### TASK ITEM:
Repeat what the lines below say, word for word, and skip every image.

### DATASET:

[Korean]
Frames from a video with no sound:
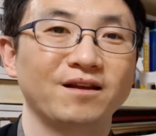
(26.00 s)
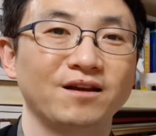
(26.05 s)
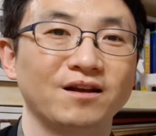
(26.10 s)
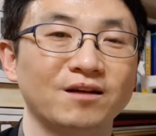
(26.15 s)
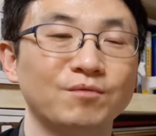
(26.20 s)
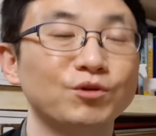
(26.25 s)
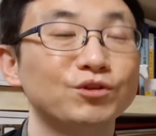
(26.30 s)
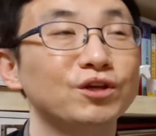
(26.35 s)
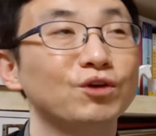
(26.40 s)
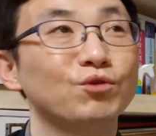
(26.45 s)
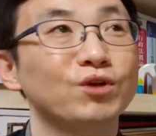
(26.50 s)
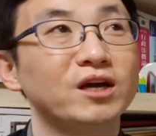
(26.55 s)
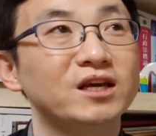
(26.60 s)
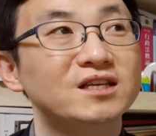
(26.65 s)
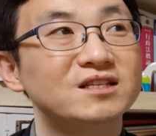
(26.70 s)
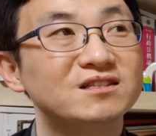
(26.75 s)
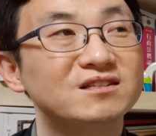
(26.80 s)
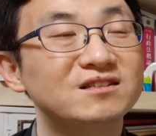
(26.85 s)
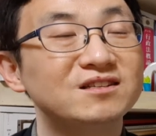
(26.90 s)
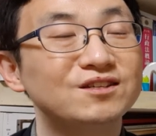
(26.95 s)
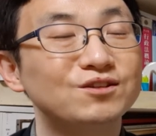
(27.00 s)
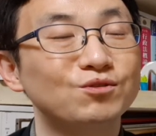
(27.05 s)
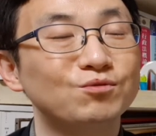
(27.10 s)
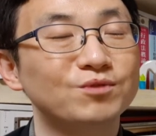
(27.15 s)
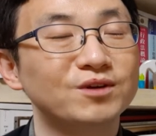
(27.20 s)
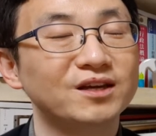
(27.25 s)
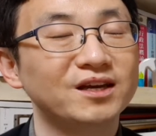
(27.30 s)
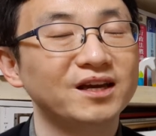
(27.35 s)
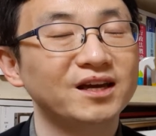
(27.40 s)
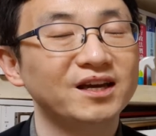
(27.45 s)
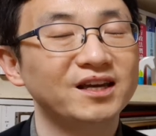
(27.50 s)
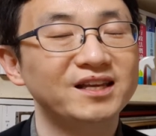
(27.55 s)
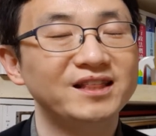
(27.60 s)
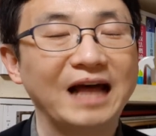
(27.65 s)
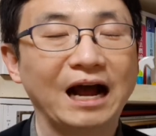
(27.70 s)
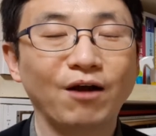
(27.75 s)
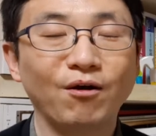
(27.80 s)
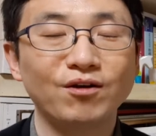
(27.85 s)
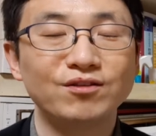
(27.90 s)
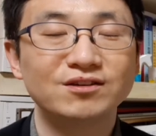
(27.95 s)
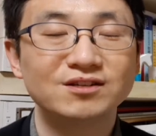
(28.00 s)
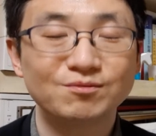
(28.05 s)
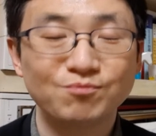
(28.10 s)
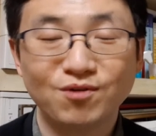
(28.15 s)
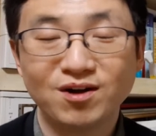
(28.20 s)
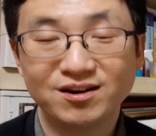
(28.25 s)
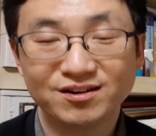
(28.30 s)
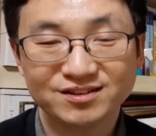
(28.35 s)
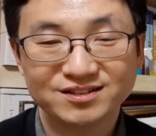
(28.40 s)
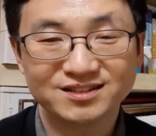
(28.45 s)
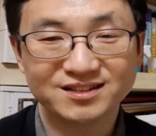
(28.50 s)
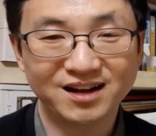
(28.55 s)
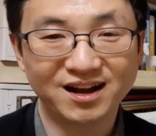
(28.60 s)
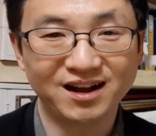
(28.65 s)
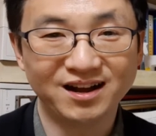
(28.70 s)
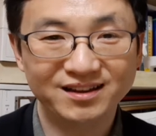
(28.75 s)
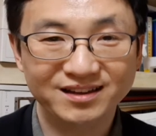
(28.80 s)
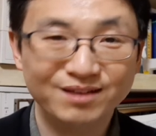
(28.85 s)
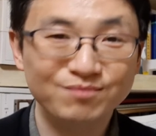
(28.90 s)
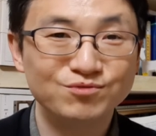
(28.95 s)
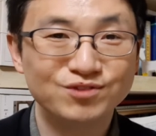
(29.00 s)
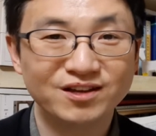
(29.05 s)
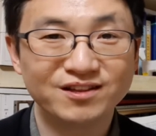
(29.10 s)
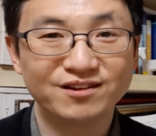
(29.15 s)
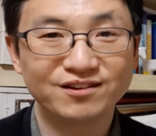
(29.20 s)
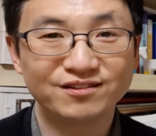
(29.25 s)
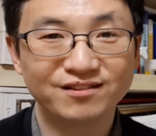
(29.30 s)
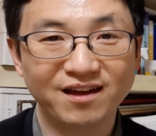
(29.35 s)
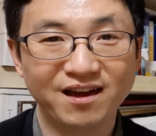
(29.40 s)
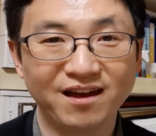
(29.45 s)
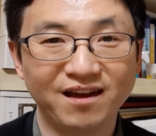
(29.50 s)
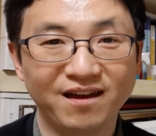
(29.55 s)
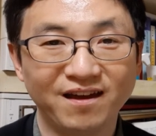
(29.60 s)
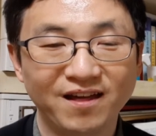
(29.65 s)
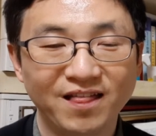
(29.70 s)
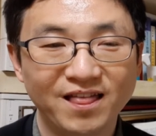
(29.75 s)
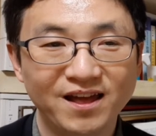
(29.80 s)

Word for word: 어떻게 우리가 이 슬기롭게 이 난관을 극복할 것인가 이게 문제가 되는데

### WRITTEN RESPONSE:
[Korean]
Frames from a video with no sound:
(26.00 s)
(26.05 s)
(26.10 s)
(26.15 s)
(26.20 s)
(26.25 s)
(26.30 s)
(26.35 s)
(26.40 s)
(26.45 s)
(26.50 s)
(26.55 s)
(26.60 s)
(26.65 s)
(26.70 s)
(26.75 s)
(26.80 s)
(26.85 s)
(26.90 s)
(26.95 s)
(27.00 s)
(27.05 s)
(27.10 s)
(27.15 s)
(27.20 s)
(27.25 s)
(27.30 s)
(27.35 s)
(27.40 s)
(27.45 s)
(27.50 s)
(27.55 s)
(27.60 s)
(27.65 s)
(27.70 s)
(27.75 s)
(27.80 s)
(27.85 s)
(27.90 s)
(27.95 s)
(28.00 s)
(28.05 s)
(28.10 s)
(28.15 s)
(28.20 s)
(28.25 s)
(28.30 s)
(28.35 s)
(28.40 s)
(28.45 s)
(28.50 s)
(28.55 s)
(28.60 s)
(28.65 s)
(28.70 s)
(28.75 s)
(28.80 s)
(28.85 s)
(28.90 s)
(28.95 s)
(29.00 s)
(29.05 s)
(29.10 s)
(29.15 s)
(29.20 s)
(29.25 s)
(29.30 s)
(29.35 s)
(29.40 s)
(29.45 s)
(29.50 s)
(29.55 s)
(29.60 s)
(29.65 s)
(29.70 s)
(29.75 s)
(29.80 s)

Word for word: 어떻게 우리가 이 슬기롭게 이 난관을 극복할 것인가 이게 문제가 되는데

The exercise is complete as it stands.